John Lewis managing director, Andy Street, pointed to a “genuine omni-channel Christmas”, which saw record in-branch sales as well as a significant increase in online sales.
In contrast, Morrisons identified its lack of convenience stores and online presence as major contributors to its disappointing performance (down 5.6% on last Christmas). However, having a presence across all channels is not enough in itself, the key is connecting the dots to provide customers with a consistent experience, however they choose to shop.

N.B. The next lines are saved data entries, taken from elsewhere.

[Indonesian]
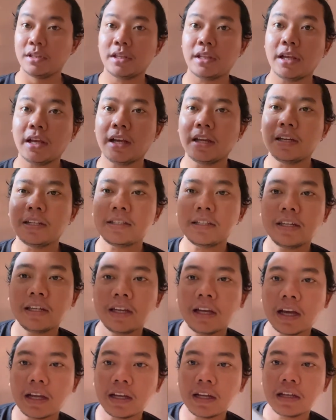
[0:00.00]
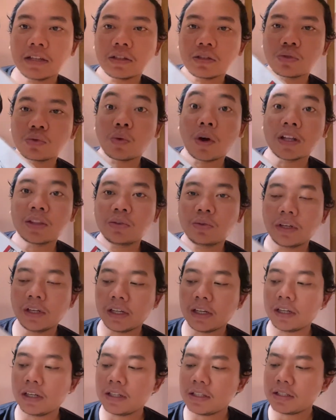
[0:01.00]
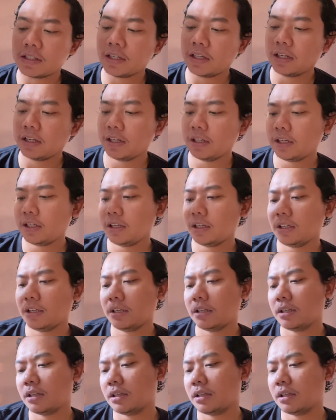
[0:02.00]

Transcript: Nah, di sini ada sesuatu nih. Di sini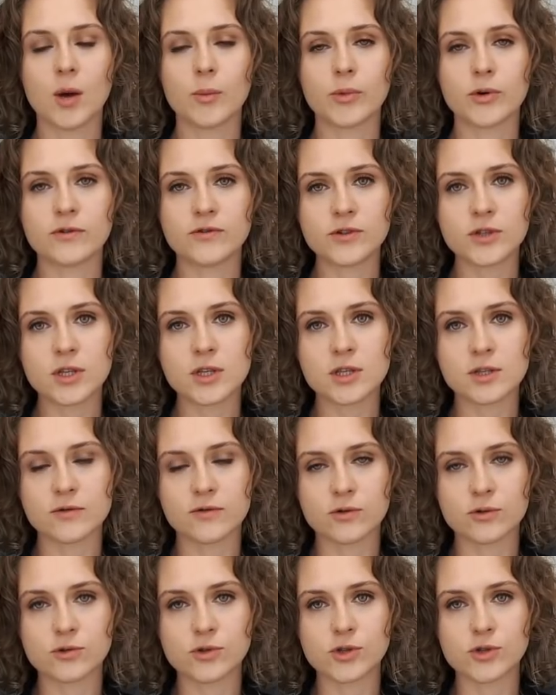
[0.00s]
powinien
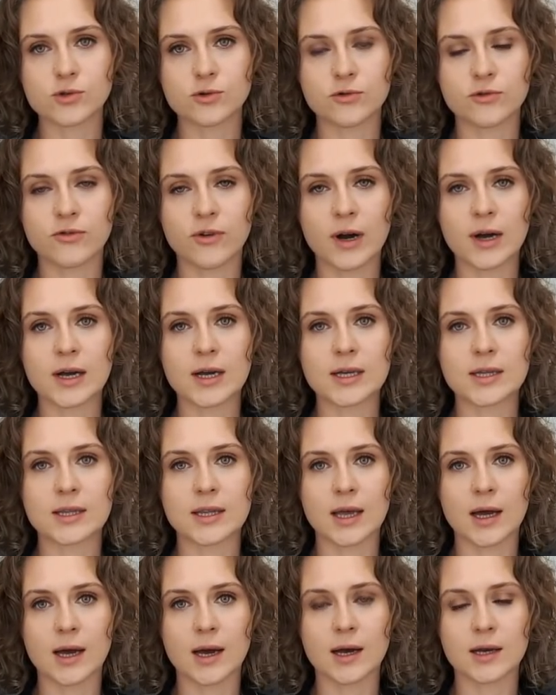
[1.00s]
zwrócić uwagę
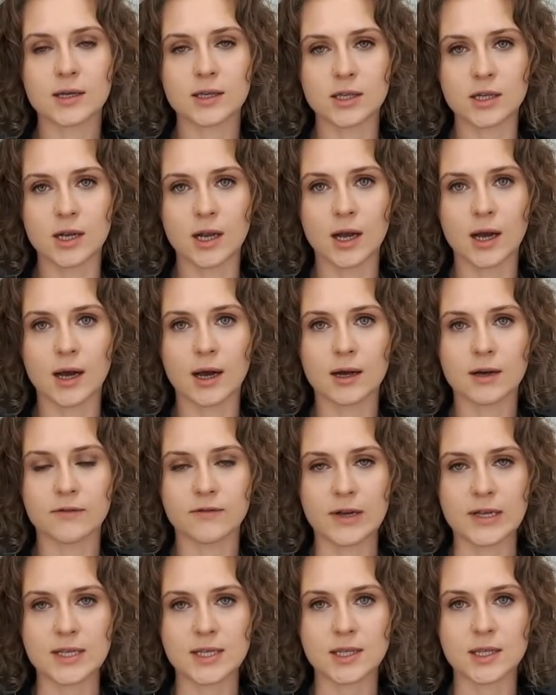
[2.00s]
na kilka
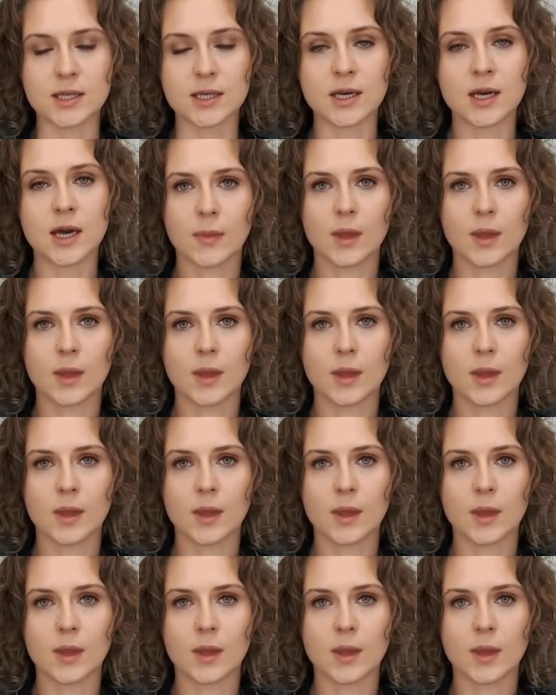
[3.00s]
kwestii.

Brand value and knowing your customer – companies with a well-differentiated brand proposition and an excellent understanding of their customers such as Next fared well over the Christmas period. Next’s clear value proposition – good quality products at competitive prices delivered in a consistent manner – helped drive a 12% increase in like-for-like sales, said Boxwood. CEO Simon Wolfson also credited increasing shopper confidence in ordering online as a contributing factor.
Brands with a less targeted proposition like M&S, Debenhams and Tesco, in contrast, registered disappointed performances. In trying to be most things to most people, they struggled to convince customers to choose them over their competitors.
In conclusion, the 2013 Christmas trading period showed the retail sector is continuing to undergo rapid and fundamental change – and that succeeding in retail is more complex and more difficult than ever, said Boxwood.
- Consumers are now used to ‘austerity’ pricing and a structural change is occurring in the sector which will result in lower margins over the long term
- Consumers expect ‘anytime, anywhere’ convenience and a plethora of buying options have made purchasing decisions increasingly complex
- Customers want the best price, but they also want convenience. They want the ability to purchase online, but they also want to touch and feel the product. They want quality, but they may not be prepared to pay as much of a premium for it as they used to
Matt Clark, director, consumer sector at Boxwood, said: “To succeed, businesses will need to ensure that their business model can deliver sustainable returns while remaining relevant to their customers. They will need to offer customers a consistent and convenient experience right across the customer journey. And they will need to make sure they and their customers clearly understand what their brand stands for. If it sounds difficult, it is. But as Christmas 2013 showed, it is not impossible – and there are significant opportunities for those who can adapt best to the challenge.”